What this task involves -
Give the records again word for word. Leave every picture out.

Source information -
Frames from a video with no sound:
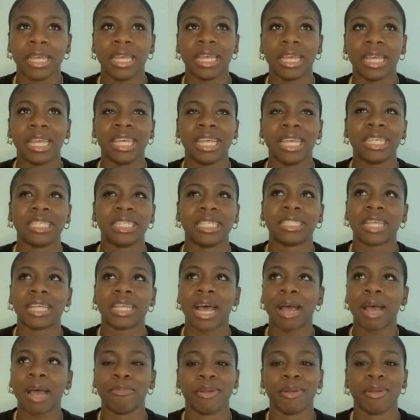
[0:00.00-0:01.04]
is
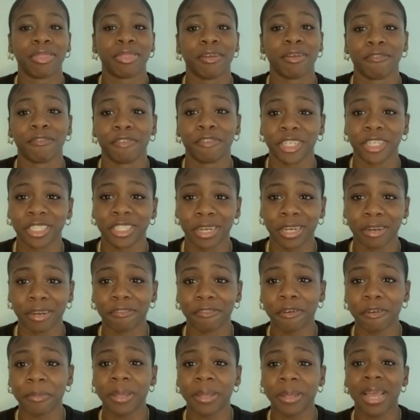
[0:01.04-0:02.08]
a breath of fresh air
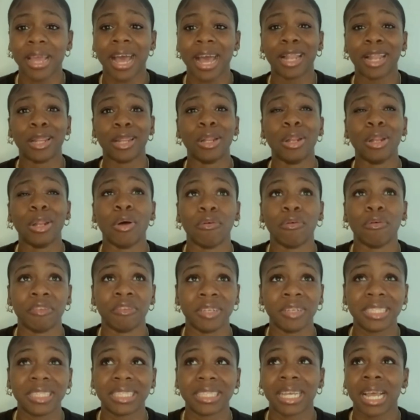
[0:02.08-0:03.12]
for me. I love
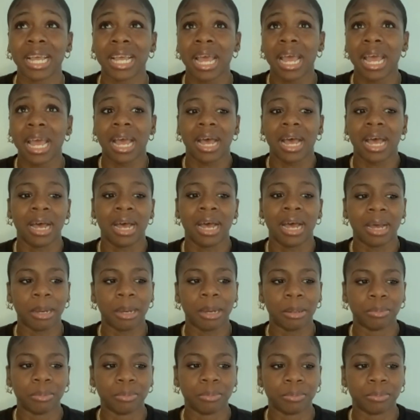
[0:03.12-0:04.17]
it.
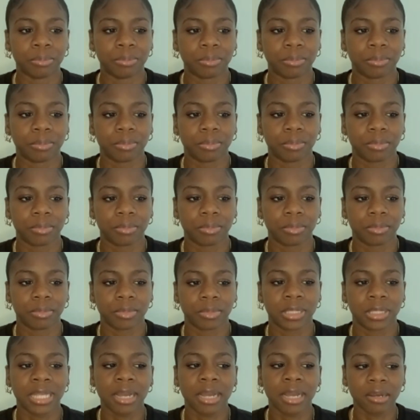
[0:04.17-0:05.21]
Um,
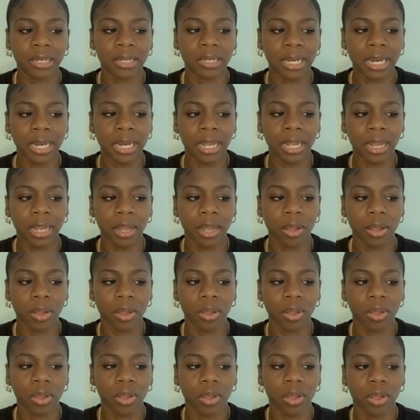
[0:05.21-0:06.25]
secondly,
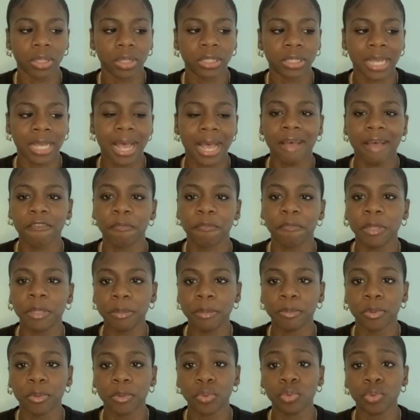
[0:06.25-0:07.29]
to have
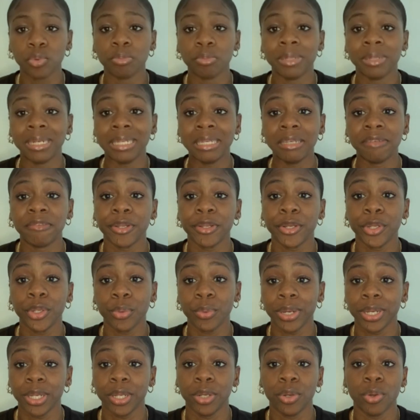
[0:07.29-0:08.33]
people who believe in you
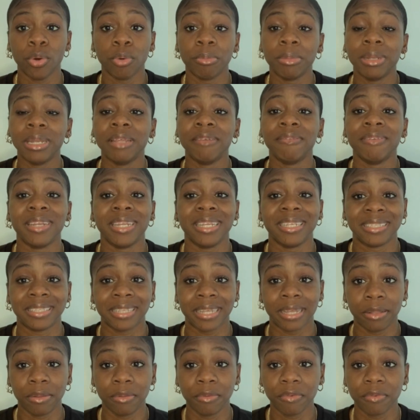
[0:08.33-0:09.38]
when you don't believe in
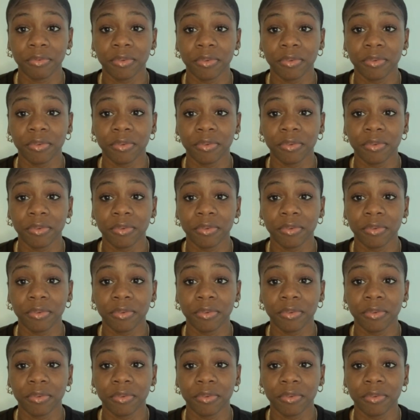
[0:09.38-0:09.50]
yourself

Task answer -
Frames from a video with no sound:
[0:00.00-0:01.04]
is
[0:01.04-0:02.08]
a breath of fresh air
[0:02.08-0:03.12]
for me. I love
[0:03.12-0:04.17]
it.
[0:04.17-0:05.21]
Um,
[0:05.21-0:06.25]
secondly,
[0:06.25-0:07.29]
to have
[0:07.29-0:08.33]
people who believe in you
[0:08.33-0:09.38]
when you don't believe in
[0:09.38-0:09.50]
yourself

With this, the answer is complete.